First congratulations on taking up a complex story , an Ashni story indeed but as Ashu n Nidhi's story n sorry for the late review ...a concised review to the 3 updates.
This is one of those stories that leaves you breathless, emotionally drained, in shock, but somehow oh, so grateful that i got to read it. Like it was somehow a gift of someone's heart that you got to share. I know I'm waxing poetic on this one but I can't help it. It was just so touching and so heart-wrenching for me. U did such an amazing job of revealing the innermost workings of two people who were in love at one point of time in their life. You can truly see the excruciating pain of the two leads while you read. The fact that u were able to do this so skillfully was phenomenal.
You can accept or reject the way you are treated by other people, but until you heal the wounds of your past, you will continue to bleed. You can bandage the bleeding with food, with alcohol, with drugs, with work,but eventually, it will all ooze through and stain your life. You must find the strength to open the wounds, stick your hands inside, pull out the core of the pain that is holding you in your past, the memories, and make peace with them.Most things break, including hearts. The lessons of life amount not to wisdom, but to scar tissue and callus.
That's exactly wat was happening with Ashu n Nidhi...Their scars remind them that they indeed survived their deepest wounds. That in itself was an accomplishment. And they bring to mind something else, too. The damage life had inflicted on them has, in many places, left them stronger and more resilient. What hurt them in the past has actually made them better equipped to face the present.
Not to forget that both were in Nidhi's room all alone by themselves n cud hv chosen to a physical relationship but as pure n divine their love was they were only trying to touch difficult memories with some slight willingness to soften the tension. For Nidhi the only way to let go off the past was forgive Ashu for his one-sided decision. But Forgiveness is not a one off decision; it is a journey and a process that takes time, determination, and persistence. Forgiveness is not forgetting; it is simply denying your pain the right to control your life.
But the Q is that is Nidhi's behaviour justified here? Seeking comfort from Ashu when she is married?
There is an extremely sensitive area of the heart for a woman, and has plenty of opportunity to be easily bruised. When that happened wd Nidhi, she ended up putting a protective barrier to try and avoid any such pain occurring again. This barrier had her heart shielded inside n gradually becoming hardened which even Rohan cud not dismantle . Confronting Ashu after 5 yrs was the only way to peel away those hard layers surrounding her heart. love is a catalyst for our turning, our healing. Where pain & anger may gain our compliance, love captures our heart. It changes the heavy burden of the "have-to's" of imposed obedience to the "get-to's", a joyful response.
Keeping a tab on Ashu ...his pics...an EMA?
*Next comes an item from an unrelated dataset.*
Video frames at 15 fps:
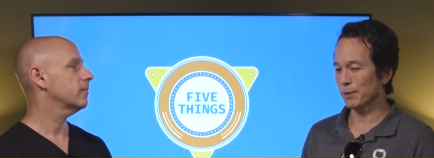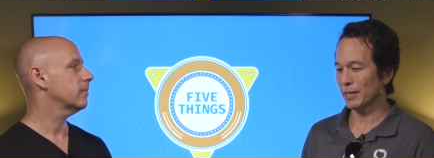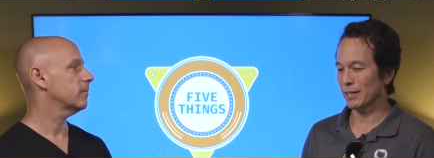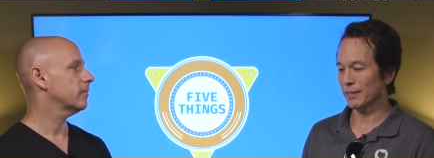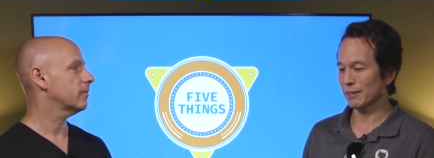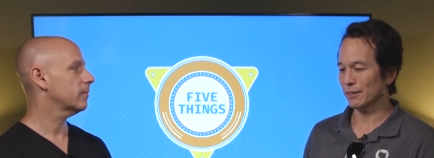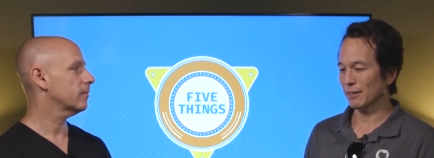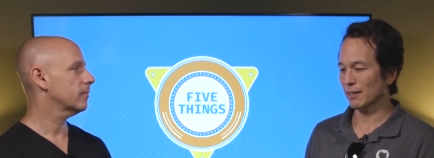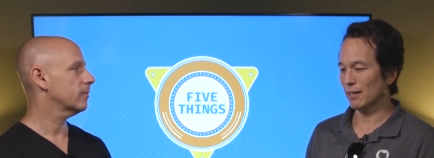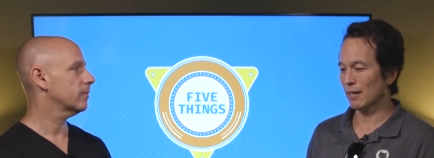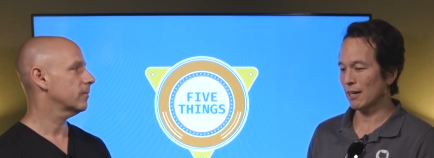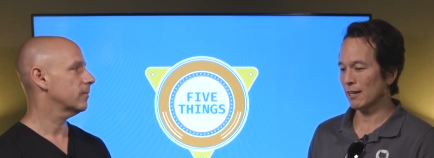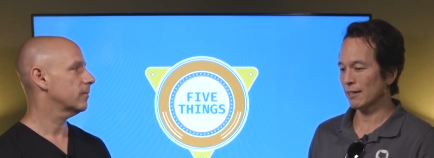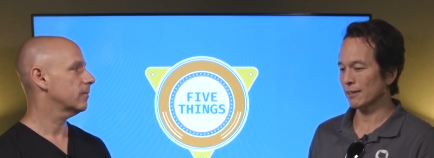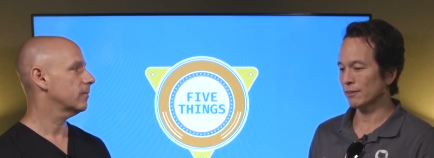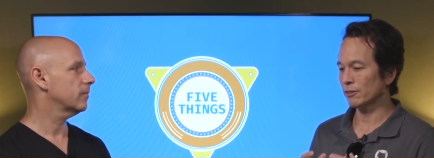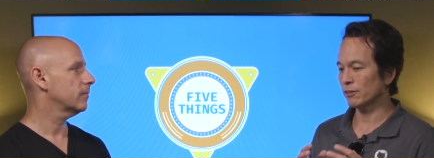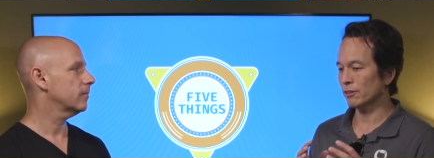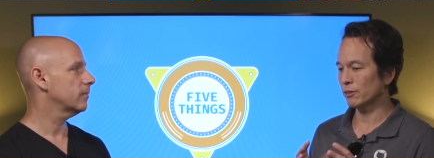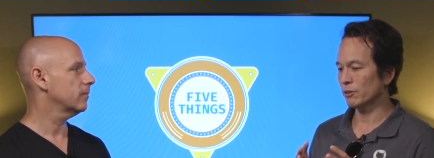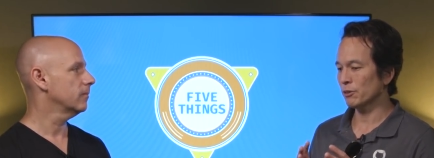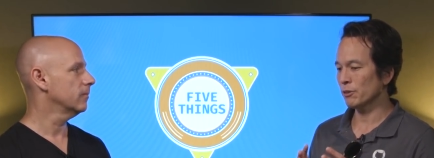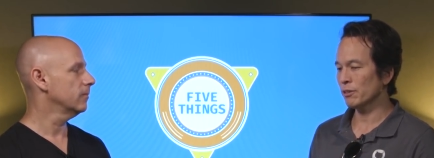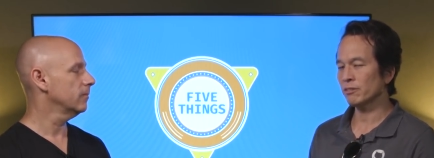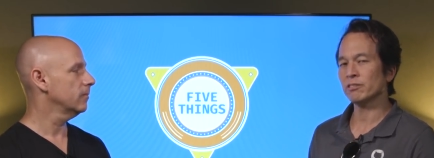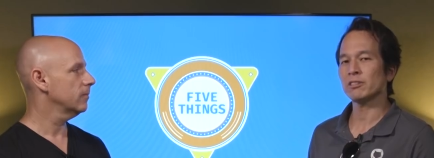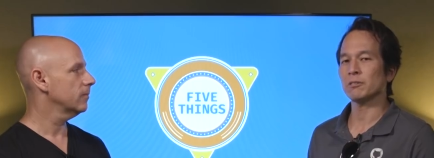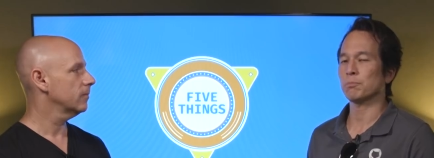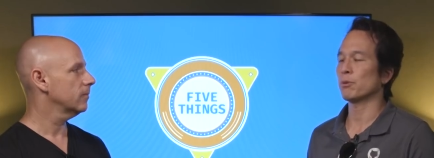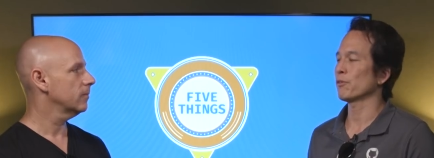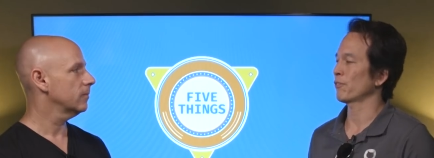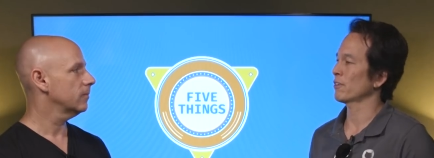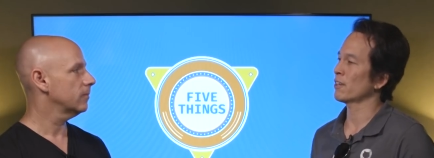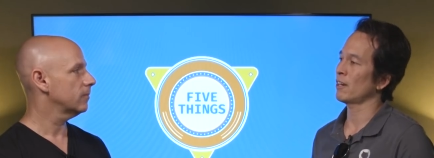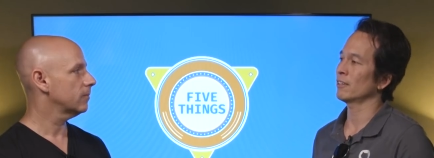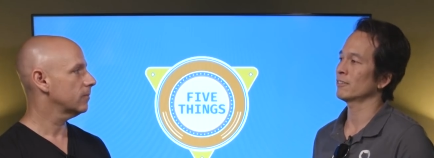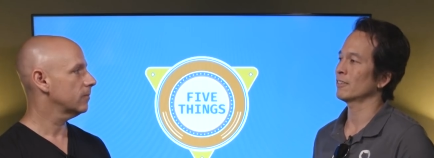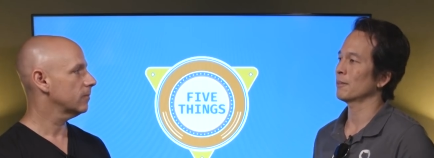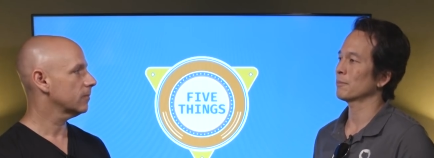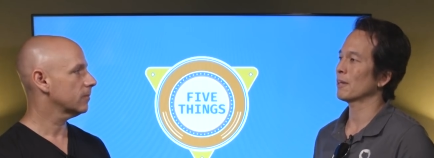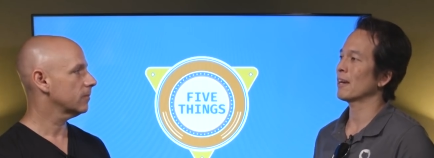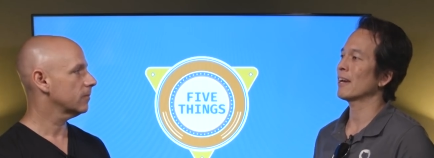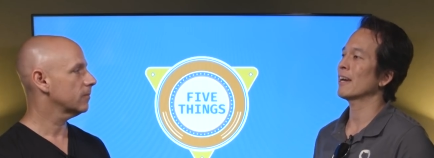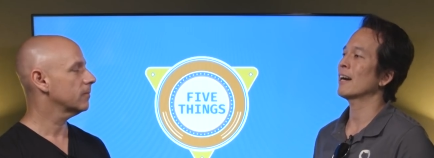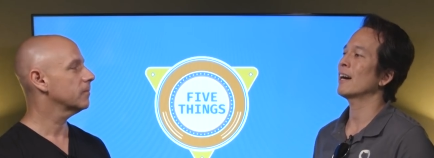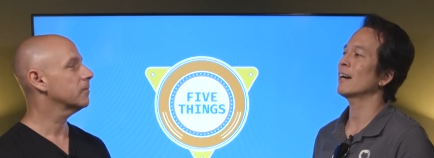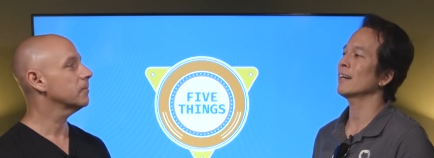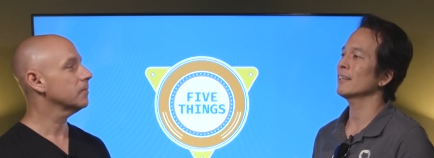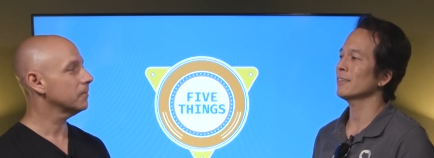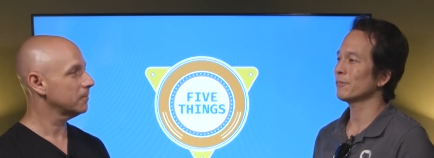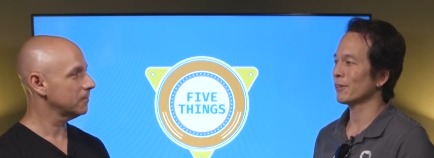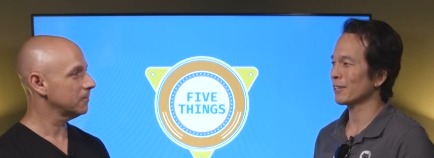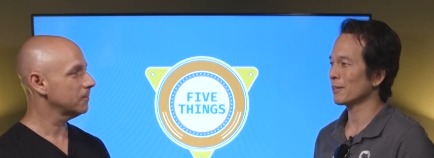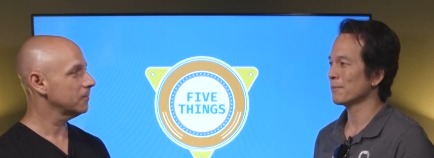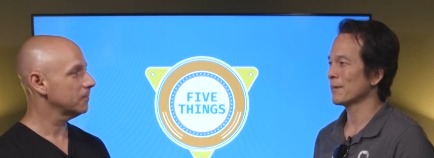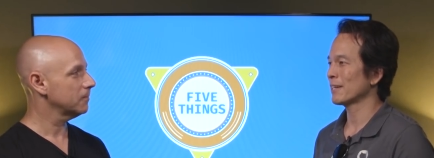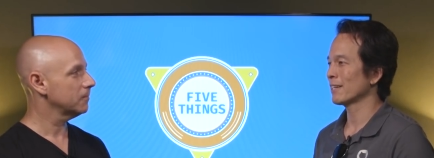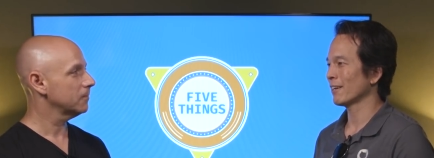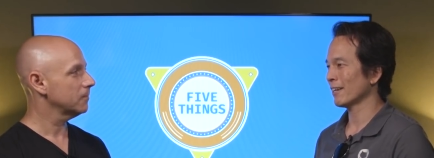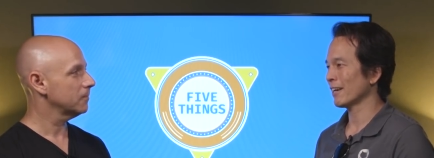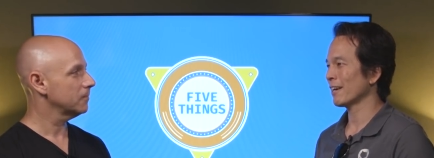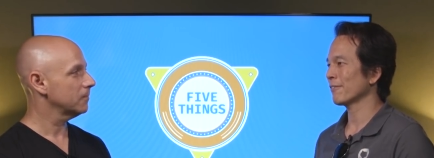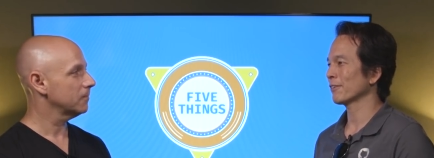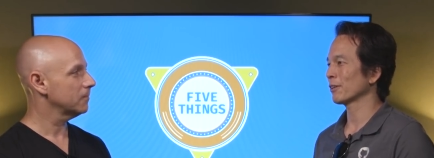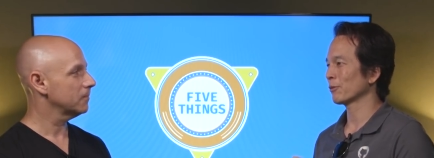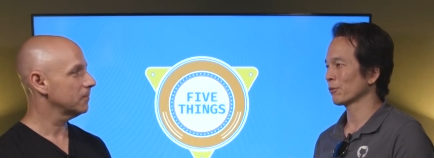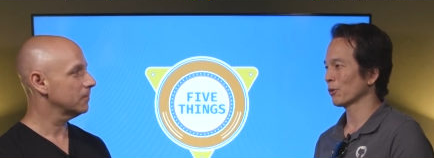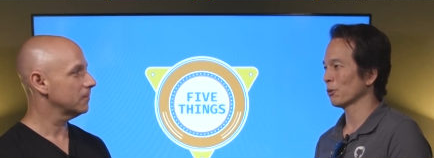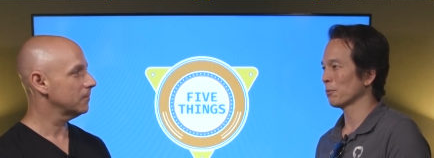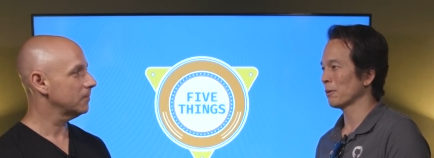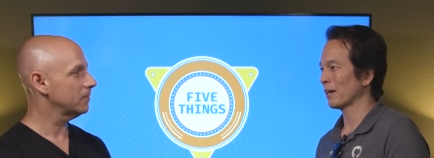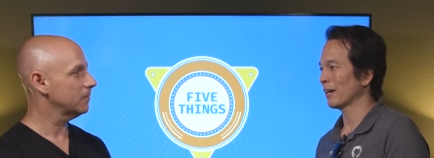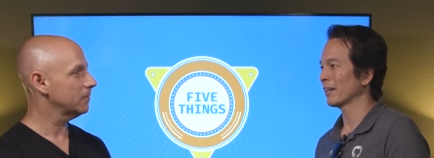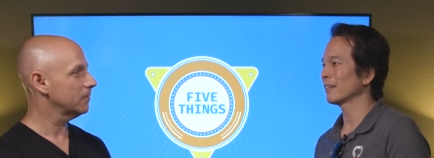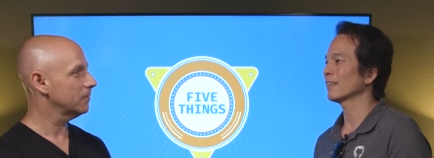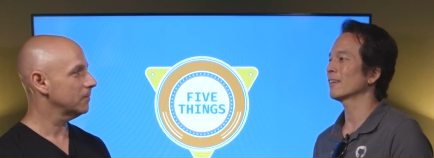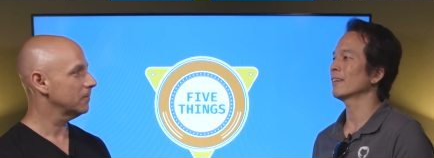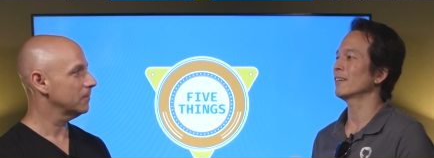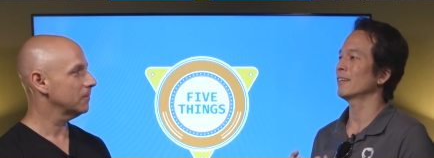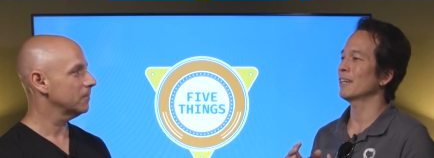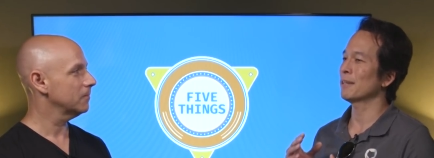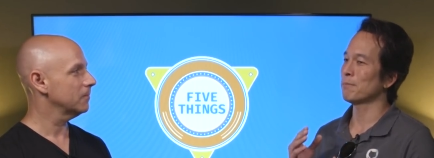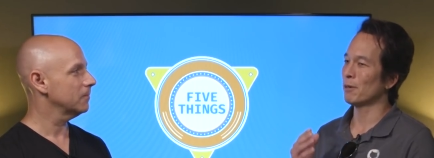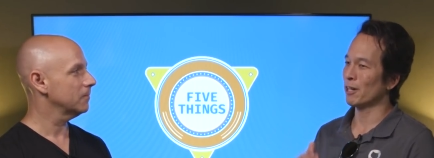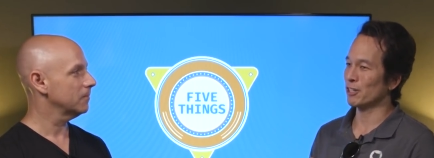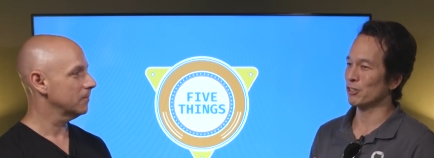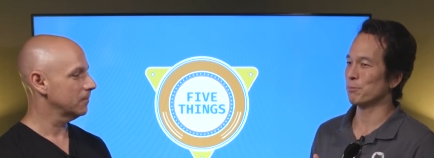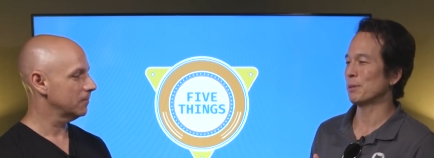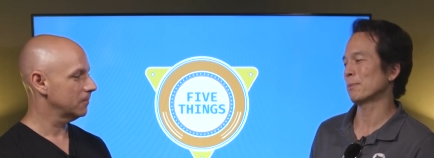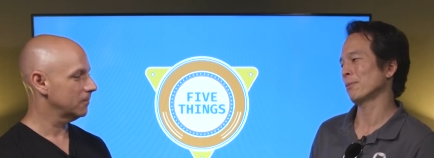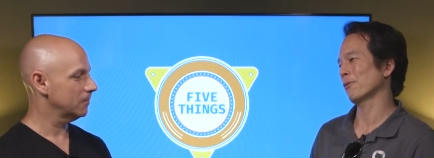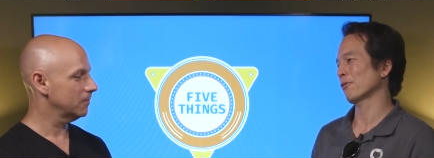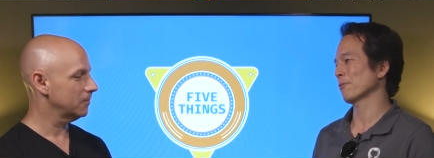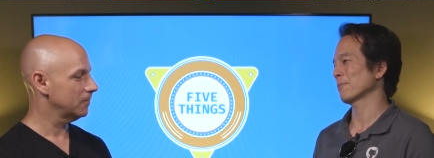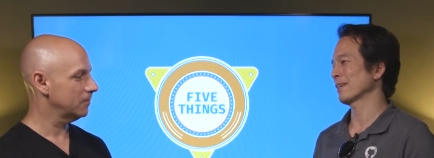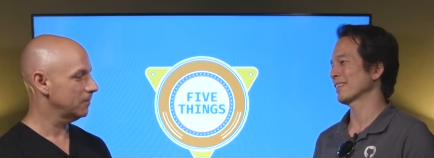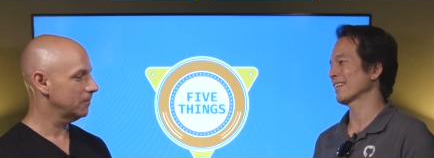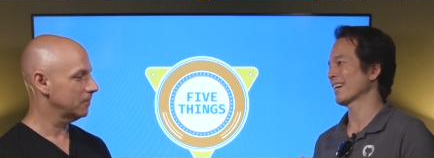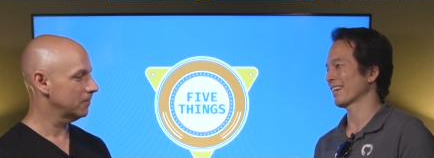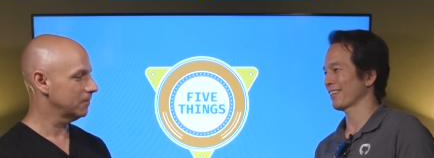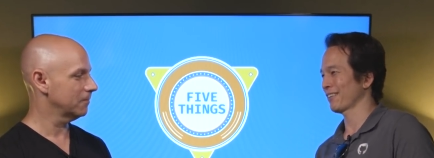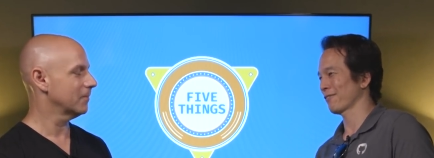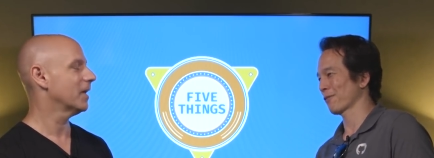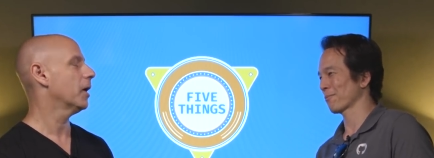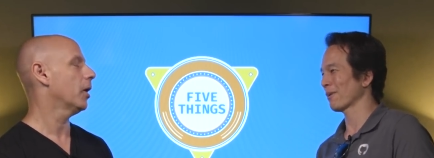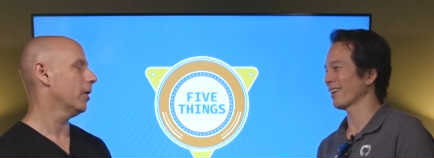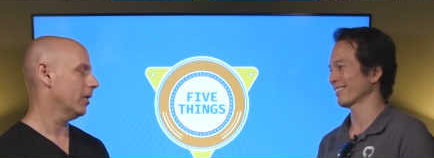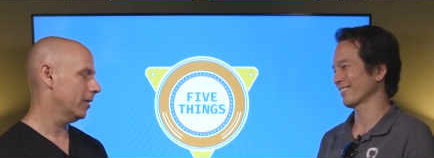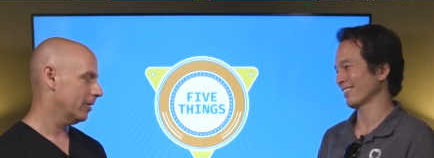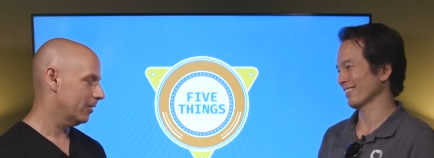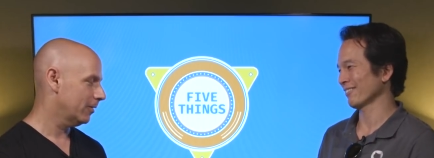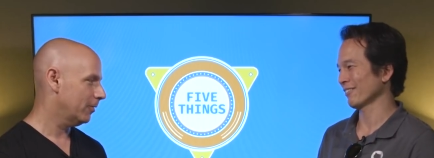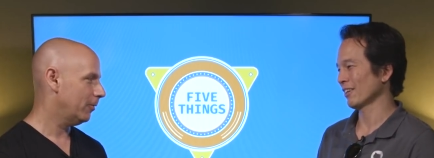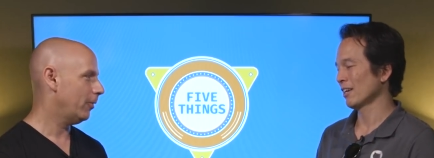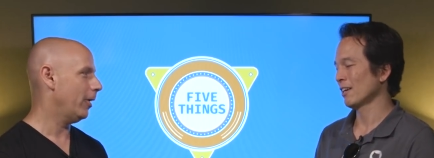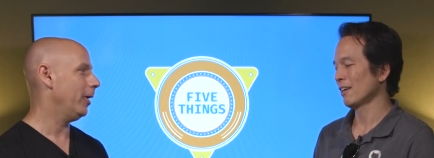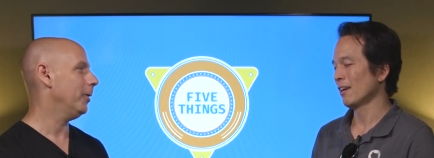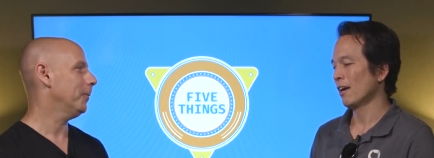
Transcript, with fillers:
Speaker 1: but I do this as a proof of concept. I highly recommend not having a robot uh, admonish people for being negative or positive. Right.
Our culture is obsessed with perfection, especially when it comes to the way women behave. The parameters of acceptability as far as morality goes are very limiting .
We all have a celeb crush at some point of time in life...keeping pics n tab on our fav celebs even after marriage...can this b called unethical?
As for Nidhi also coming face to face wd her first love made her emotionally unstable .under such conditions there is a definite tendency to act impulsively and without consideration of the consequences; the mood is unpredictable and capricious. There is a liability to outbursts of emotion and an incapacity to control the behavioural explosions. May b her interaction wd Ashu acts as a talk therapy to let go off the past. Calling it an EMA🤔...I don't think so.